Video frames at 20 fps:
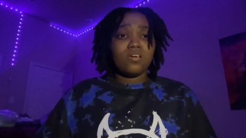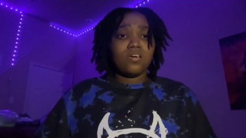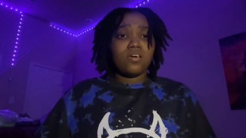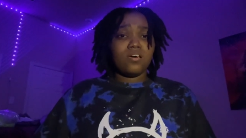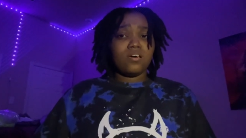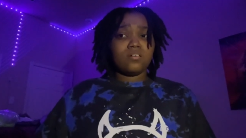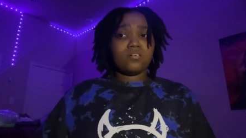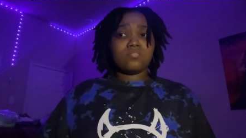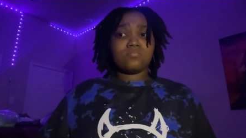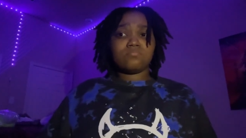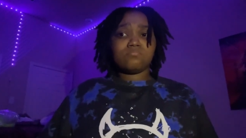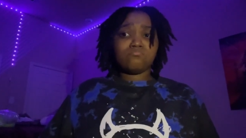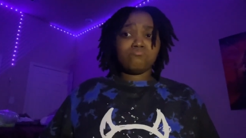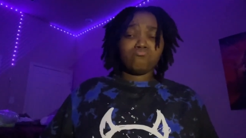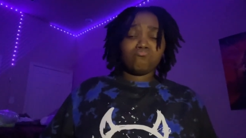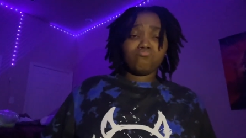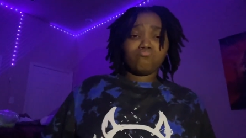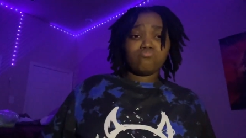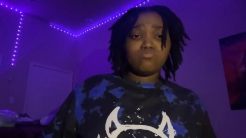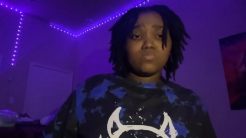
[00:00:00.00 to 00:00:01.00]
Um,
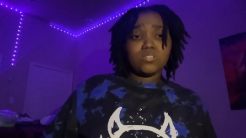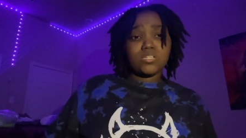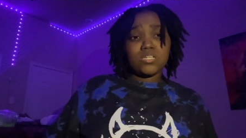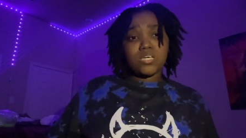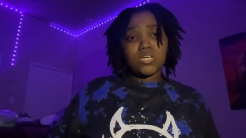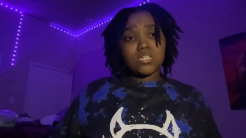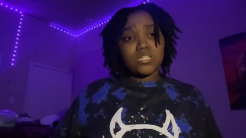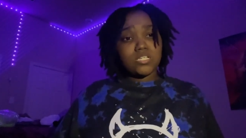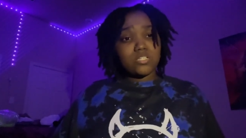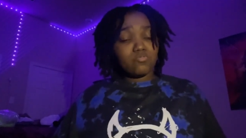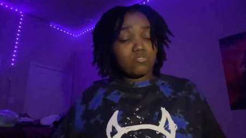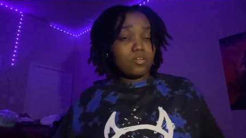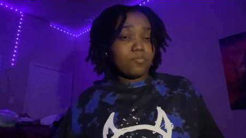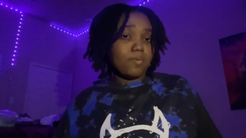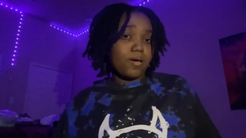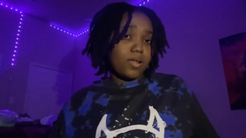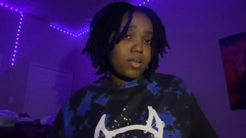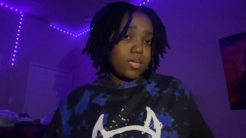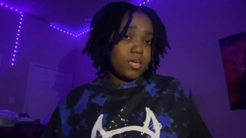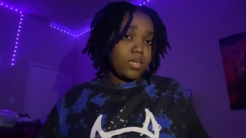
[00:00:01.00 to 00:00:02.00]
yeah, that's really
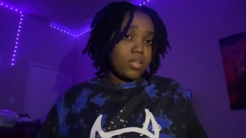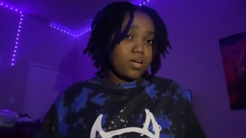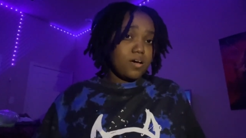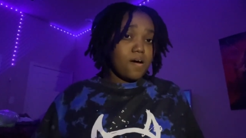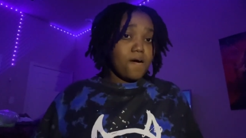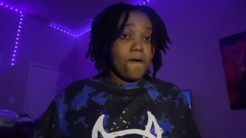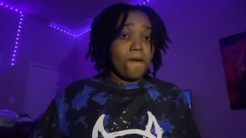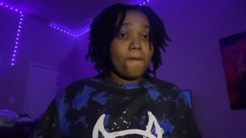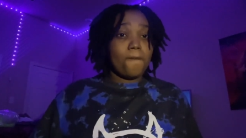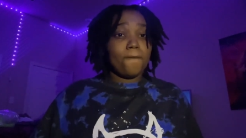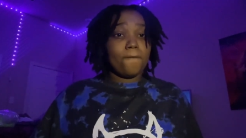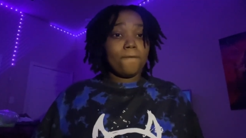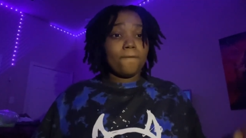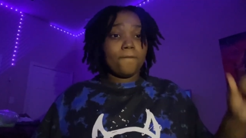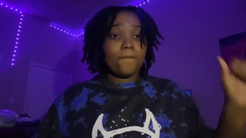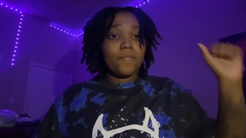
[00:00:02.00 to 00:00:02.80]
about it. Um,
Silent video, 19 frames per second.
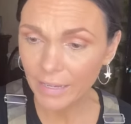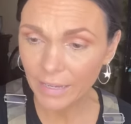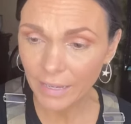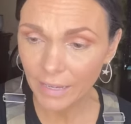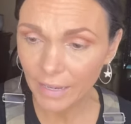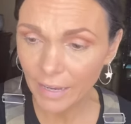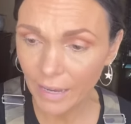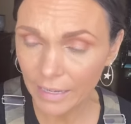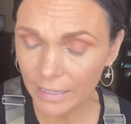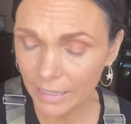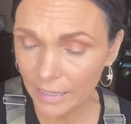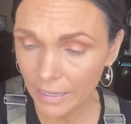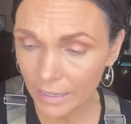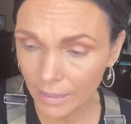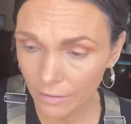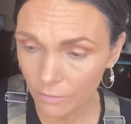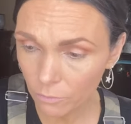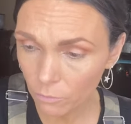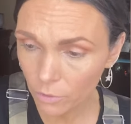I
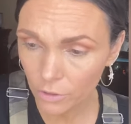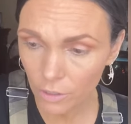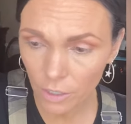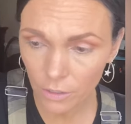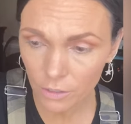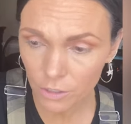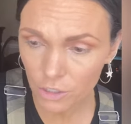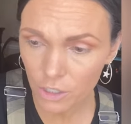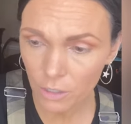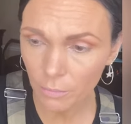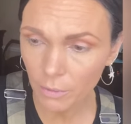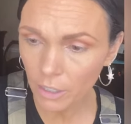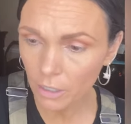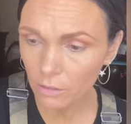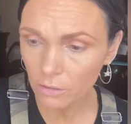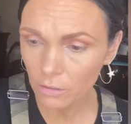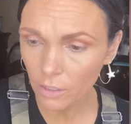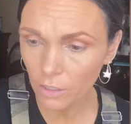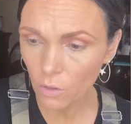can't with all the
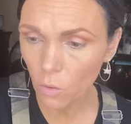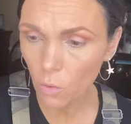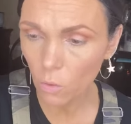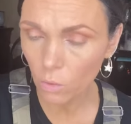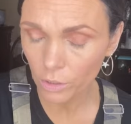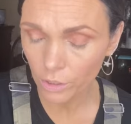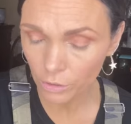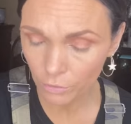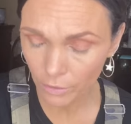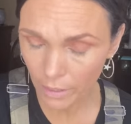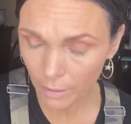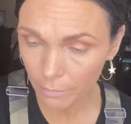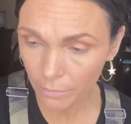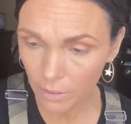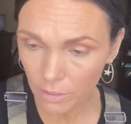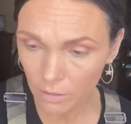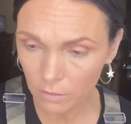shimmer, like holy crap.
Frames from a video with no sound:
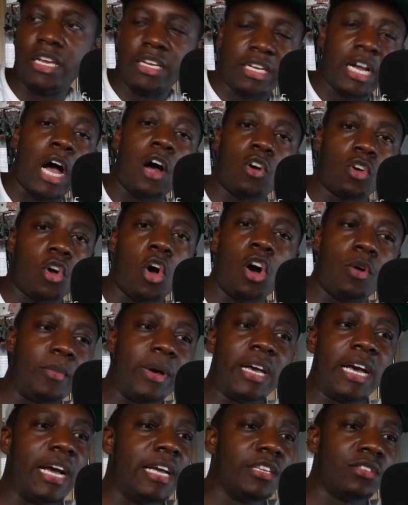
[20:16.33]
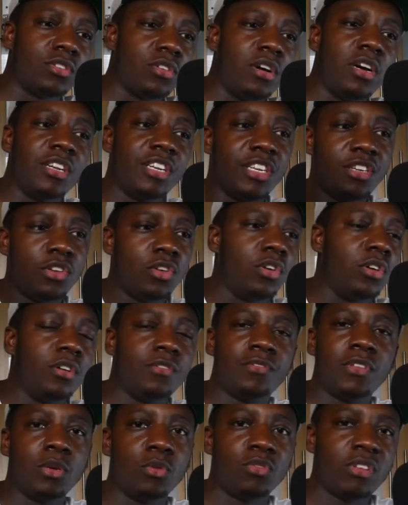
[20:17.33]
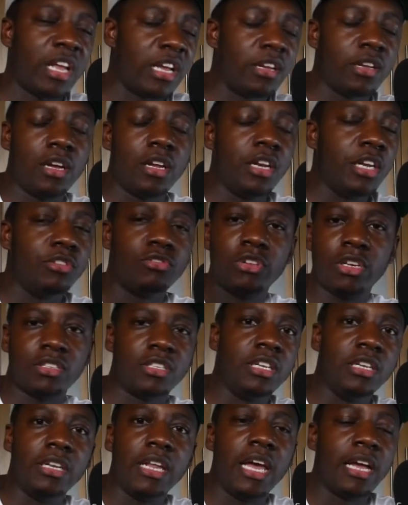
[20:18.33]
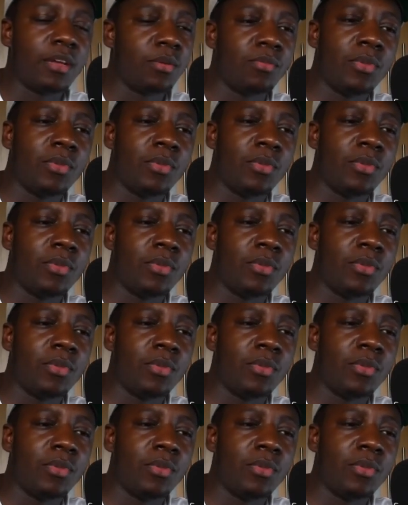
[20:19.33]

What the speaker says: caught my eye, so I didn't know if there was like an interesting deck,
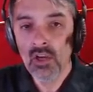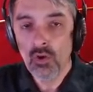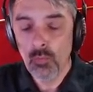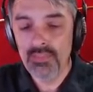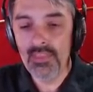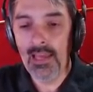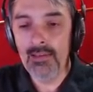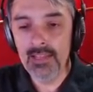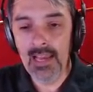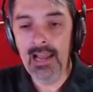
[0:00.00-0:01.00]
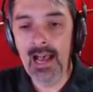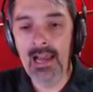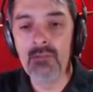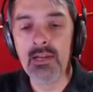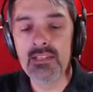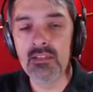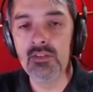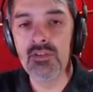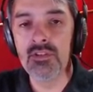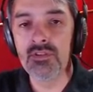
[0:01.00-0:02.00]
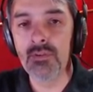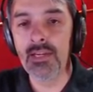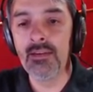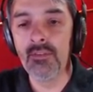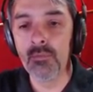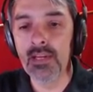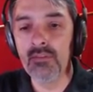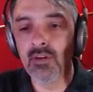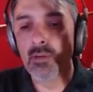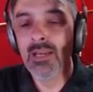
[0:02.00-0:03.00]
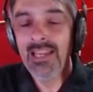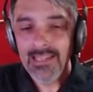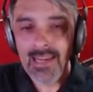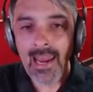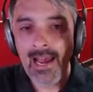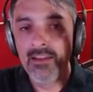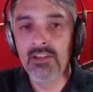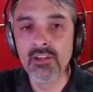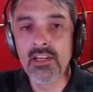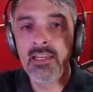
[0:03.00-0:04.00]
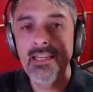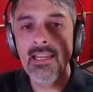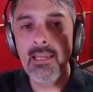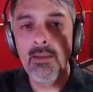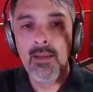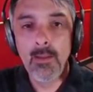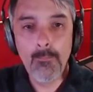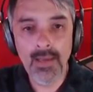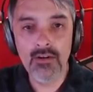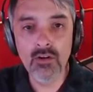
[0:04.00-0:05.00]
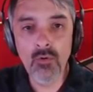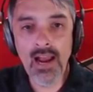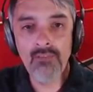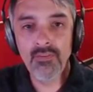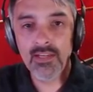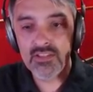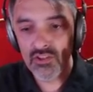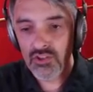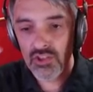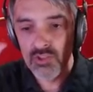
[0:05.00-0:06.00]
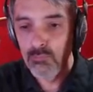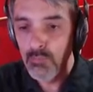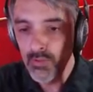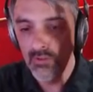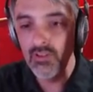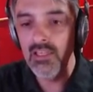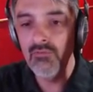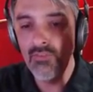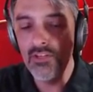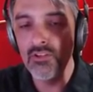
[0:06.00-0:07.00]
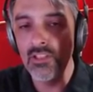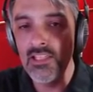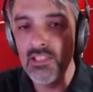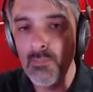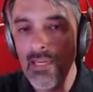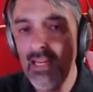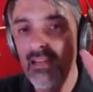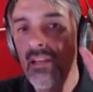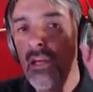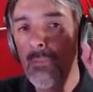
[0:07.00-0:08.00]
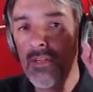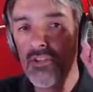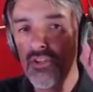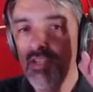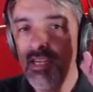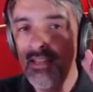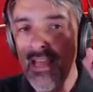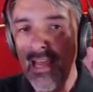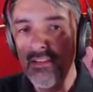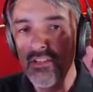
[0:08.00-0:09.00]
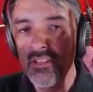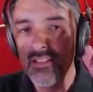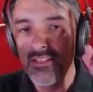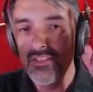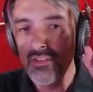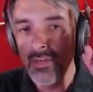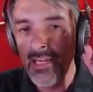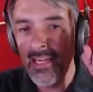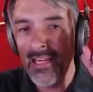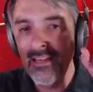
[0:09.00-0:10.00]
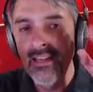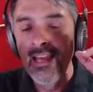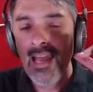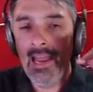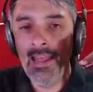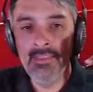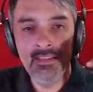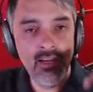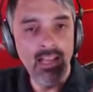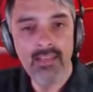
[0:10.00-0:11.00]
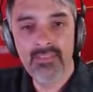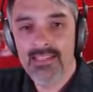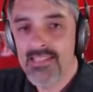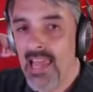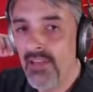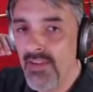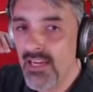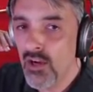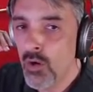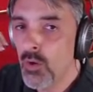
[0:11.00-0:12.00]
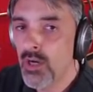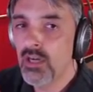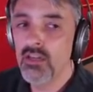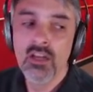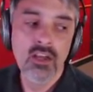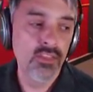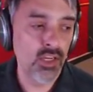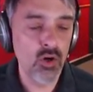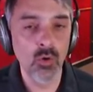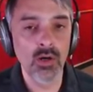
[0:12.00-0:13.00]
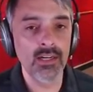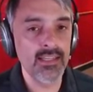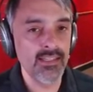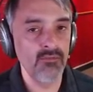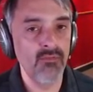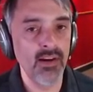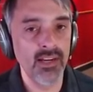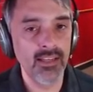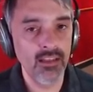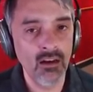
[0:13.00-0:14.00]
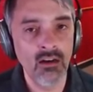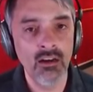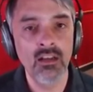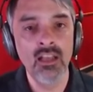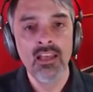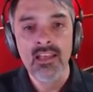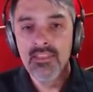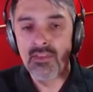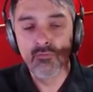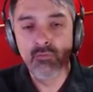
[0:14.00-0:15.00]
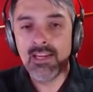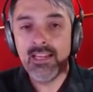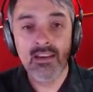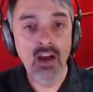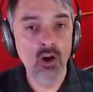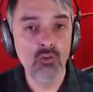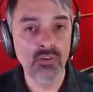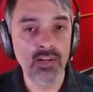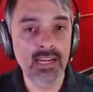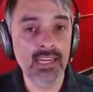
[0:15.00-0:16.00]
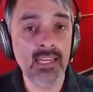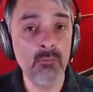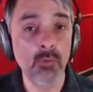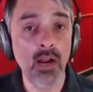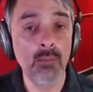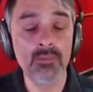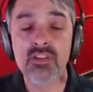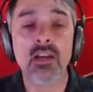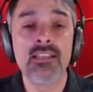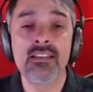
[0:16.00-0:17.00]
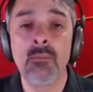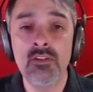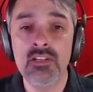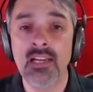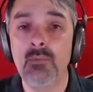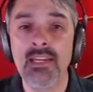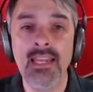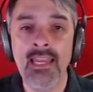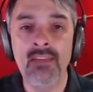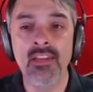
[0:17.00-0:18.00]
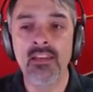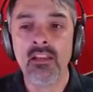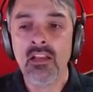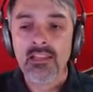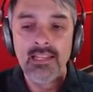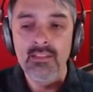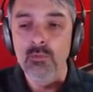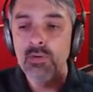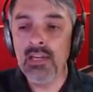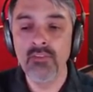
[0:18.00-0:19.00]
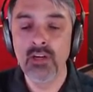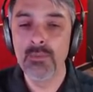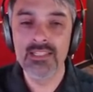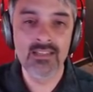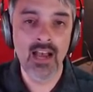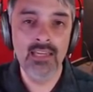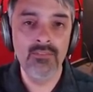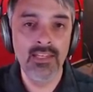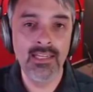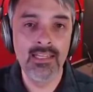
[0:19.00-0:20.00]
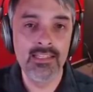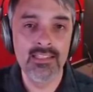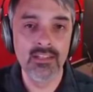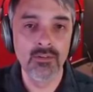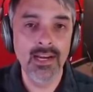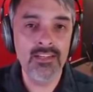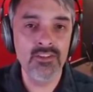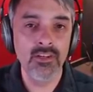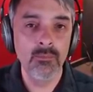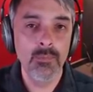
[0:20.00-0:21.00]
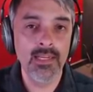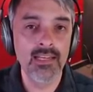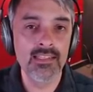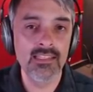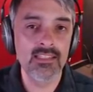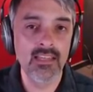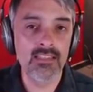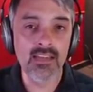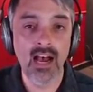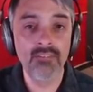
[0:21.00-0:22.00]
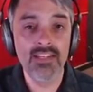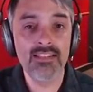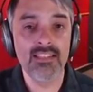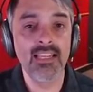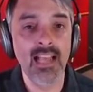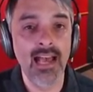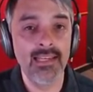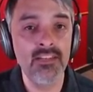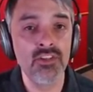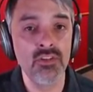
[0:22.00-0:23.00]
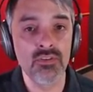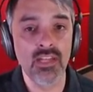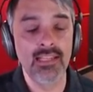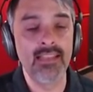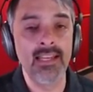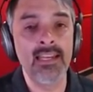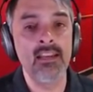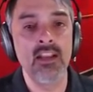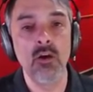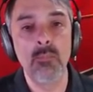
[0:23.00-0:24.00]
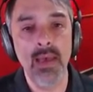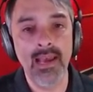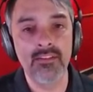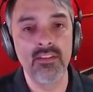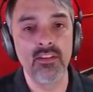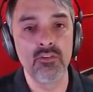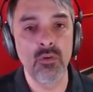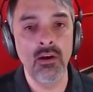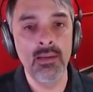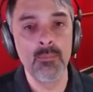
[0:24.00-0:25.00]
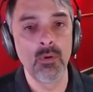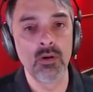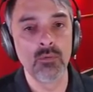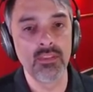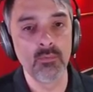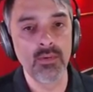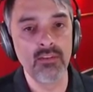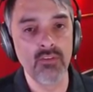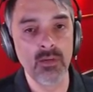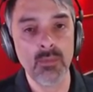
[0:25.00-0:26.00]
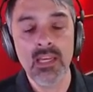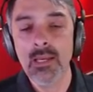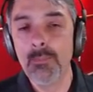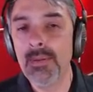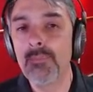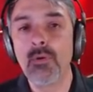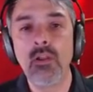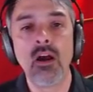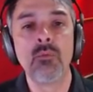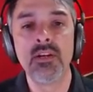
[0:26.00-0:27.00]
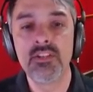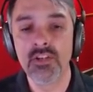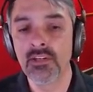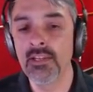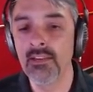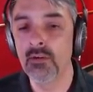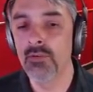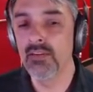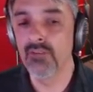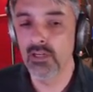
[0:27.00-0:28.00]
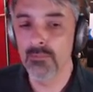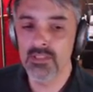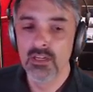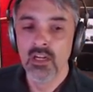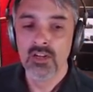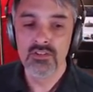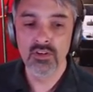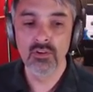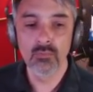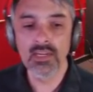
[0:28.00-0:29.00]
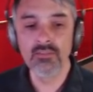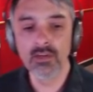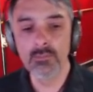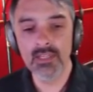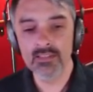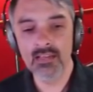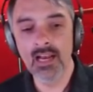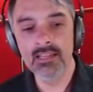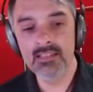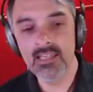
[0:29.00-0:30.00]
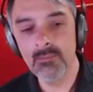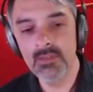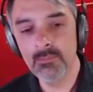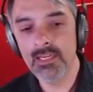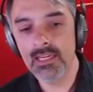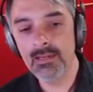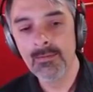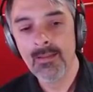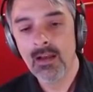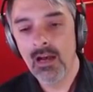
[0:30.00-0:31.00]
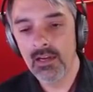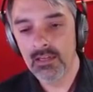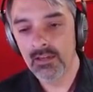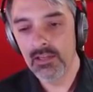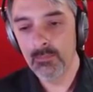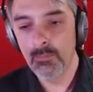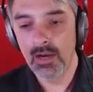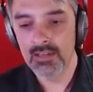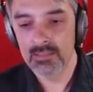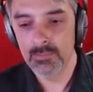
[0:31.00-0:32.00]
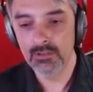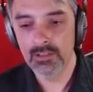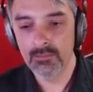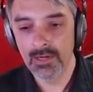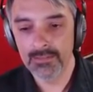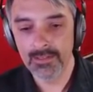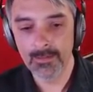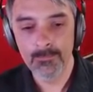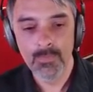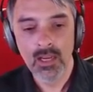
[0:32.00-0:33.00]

with that, that high resolution screen of the Reverb, yeah, you're going to get better graphics just purely visually speaking, but you're seeing the edges of the screen, and then you got this heavy cord. The cord isn't very long. The freaking overheating problem. So it's almost like we can't even, like the Reverb is not even in consideration because it's it's obviously got issues. Like they need to go back to the drawing board with the Reverb. People are returning their Reverbs, so the Reverb does not seem to be a good possibility right there.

PROMPT
Since the copy should hold text only, set down each record exactly and leave the pictures out.

ANSWER BELOW
Video frames at 20 fps:
[00:00:00.00 to 00:00:01.00]
Um,
[00:00:01.00 to 00:00:02.00]
yeah, that's really
[00:00:02.00 to 00:00:02.80]
about it. Um,
Silent video, 19 frames per second.
I
can't with all the
shimmer, like holy crap.
Frames from a video with no sound:
[20:16.33]
[20:17.33]
[20:18.33]
[20:19.33]

What the speaker says: caught my eye, so I didn't know if there was like an interesting deck,
[0:00.00-0:01.00]
[0:01.00-0:02.00]
[0:02.00-0:03.00]
[0:03.00-0:04.00]
[0:04.00-0:05.00]
[0:05.00-0:06.00]
[0:06.00-0:07.00]
[0:07.00-0:08.00]
[0:08.00-0:09.00]
[0:09.00-0:10.00]
[0:10.00-0:11.00]
[0:11.00-0:12.00]
[0:12.00-0:13.00]
[0:13.00-0:14.00]
[0:14.00-0:15.00]
[0:15.00-0:16.00]
[0:16.00-0:17.00]
[0:17.00-0:18.00]
[0:18.00-0:19.00]
[0:19.00-0:20.00]
[0:20.00-0:21.00]
[0:21.00-0:22.00]
[0:22.00-0:23.00]
[0:23.00-0:24.00]
[0:24.00-0:25.00]
[0:25.00-0:26.00]
[0:26.00-0:27.00]
[0:27.00-0:28.00]
[0:28.00-0:29.00]
[0:29.00-0:30.00]
[0:30.00-0:31.00]
[0:31.00-0:32.00]
[0:32.00-0:33.00]

with that, that high resolution screen of the Reverb, yeah, you're going to get better graphics just purely visually speaking, but you're seeing the edges of the screen, and then you got this heavy cord. The cord isn't very long. The freaking overheating problem. So it's almost like we can't even, like the Reverb is not even in consideration because it's it's obviously got issues. Like they need to go back to the drawing board with the Reverb. People are returning their Reverbs, so the Reverb does not seem to be a good possibility right there.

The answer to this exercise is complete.